**Task**
Each line of the data that mentions the string "video" needs to be identified and copied.

**Extracted records**
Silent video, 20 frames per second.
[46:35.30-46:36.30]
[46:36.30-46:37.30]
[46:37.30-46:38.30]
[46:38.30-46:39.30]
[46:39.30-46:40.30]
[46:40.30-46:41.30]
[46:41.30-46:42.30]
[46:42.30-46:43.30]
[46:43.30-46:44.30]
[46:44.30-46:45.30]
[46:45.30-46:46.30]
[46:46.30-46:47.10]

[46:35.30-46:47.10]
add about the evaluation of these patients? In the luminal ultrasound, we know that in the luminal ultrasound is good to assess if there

--

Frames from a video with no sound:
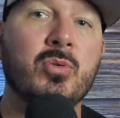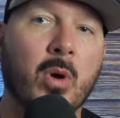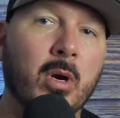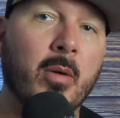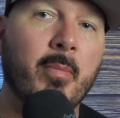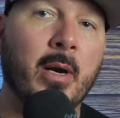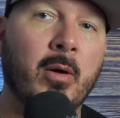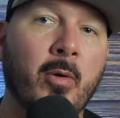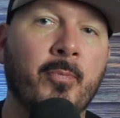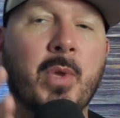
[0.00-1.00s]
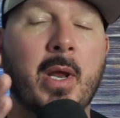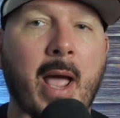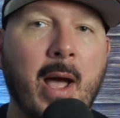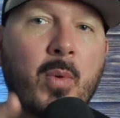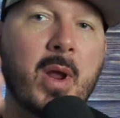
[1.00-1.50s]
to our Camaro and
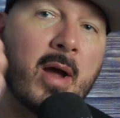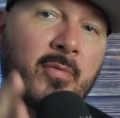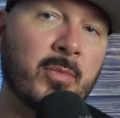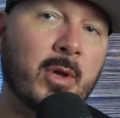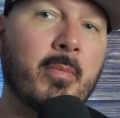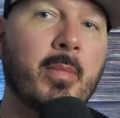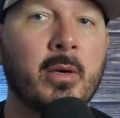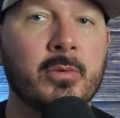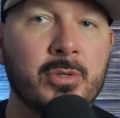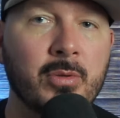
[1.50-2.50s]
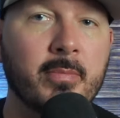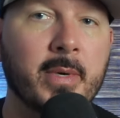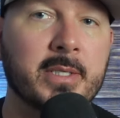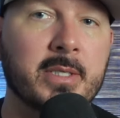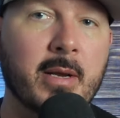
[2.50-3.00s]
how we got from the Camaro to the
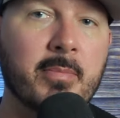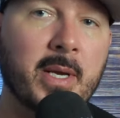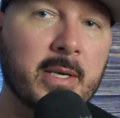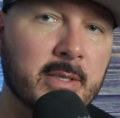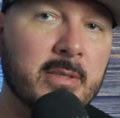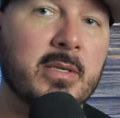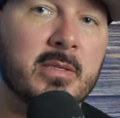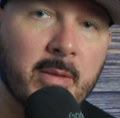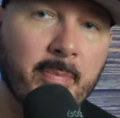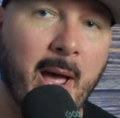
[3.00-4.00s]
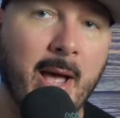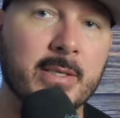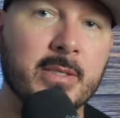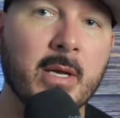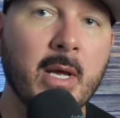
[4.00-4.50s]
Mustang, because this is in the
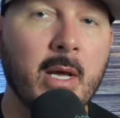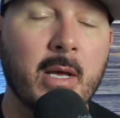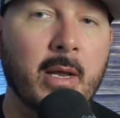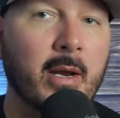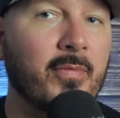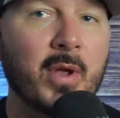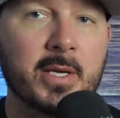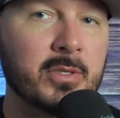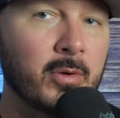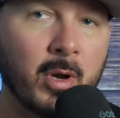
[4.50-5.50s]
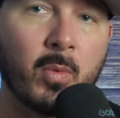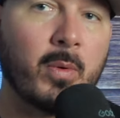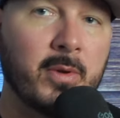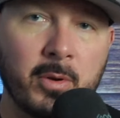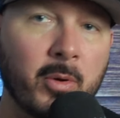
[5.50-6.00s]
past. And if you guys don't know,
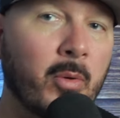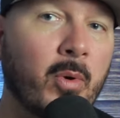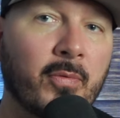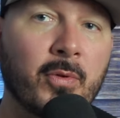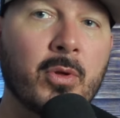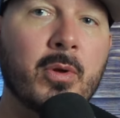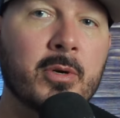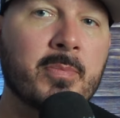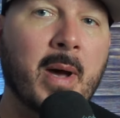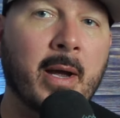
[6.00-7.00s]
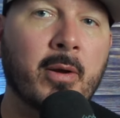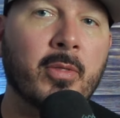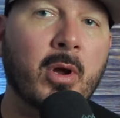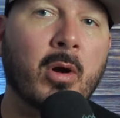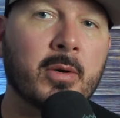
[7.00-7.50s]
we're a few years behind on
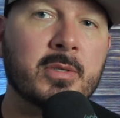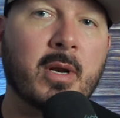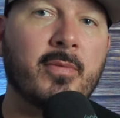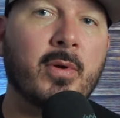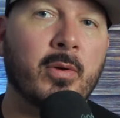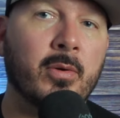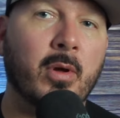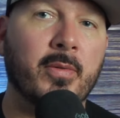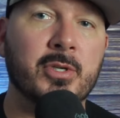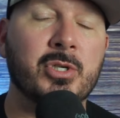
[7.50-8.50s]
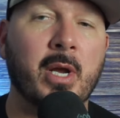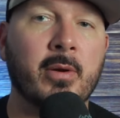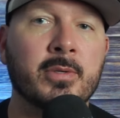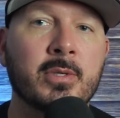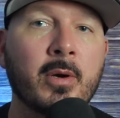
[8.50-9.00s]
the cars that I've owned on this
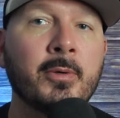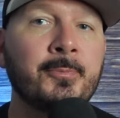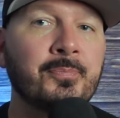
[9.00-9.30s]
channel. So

**Result below**
Silent video, 20 frames per second.
Frames from a video with no sound:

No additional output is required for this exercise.